_Task description_. Lines from the one containing "[00:25:33.23 to 00:25:33.55]" through the end of the entries below: set them down exactly, both ends included, with nothing added.

Data entries:
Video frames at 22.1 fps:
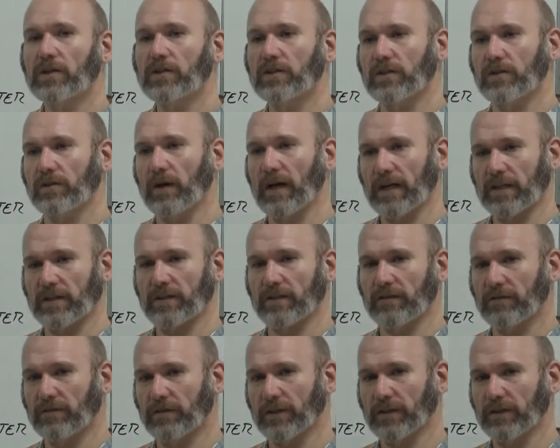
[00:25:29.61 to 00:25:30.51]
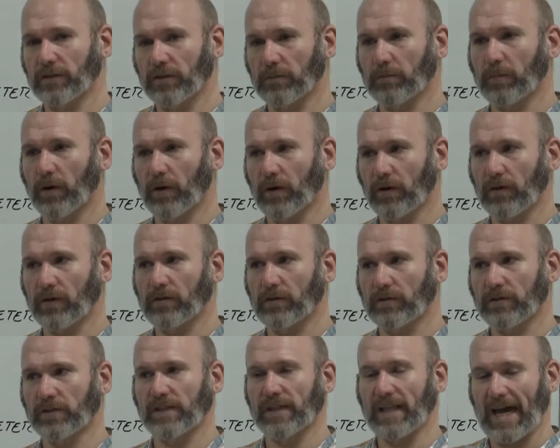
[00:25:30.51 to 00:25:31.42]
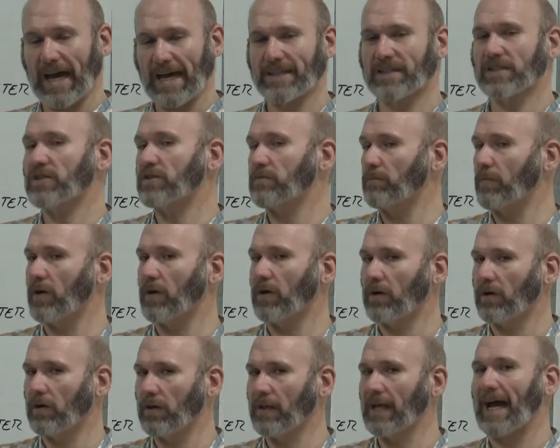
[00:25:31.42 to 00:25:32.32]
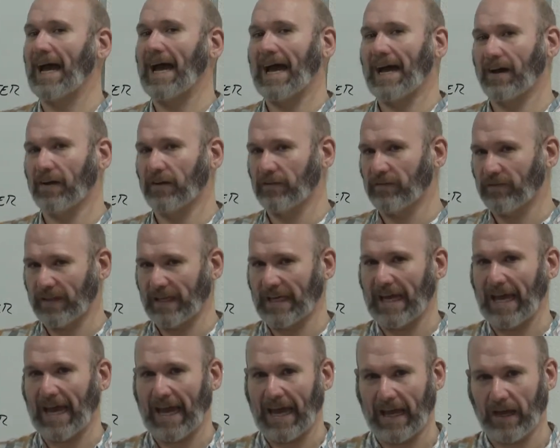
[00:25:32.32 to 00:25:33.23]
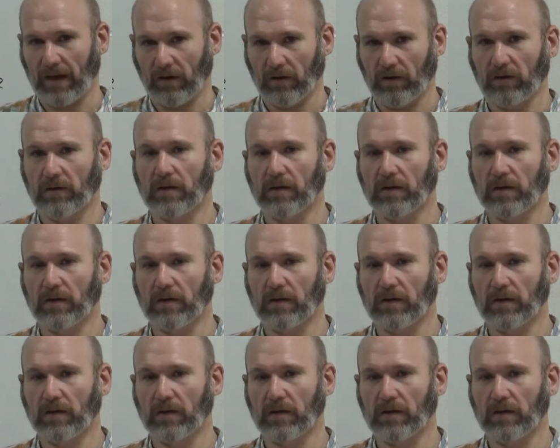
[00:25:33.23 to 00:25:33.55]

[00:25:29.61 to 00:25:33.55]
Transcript: to actually filter particles that small out of the air.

_Output for this task_.
[00:25:33.23 to 00:25:33.55]

[00:25:29.61 to 00:25:33.55]
Transcript: to actually filter particles that small out of the air.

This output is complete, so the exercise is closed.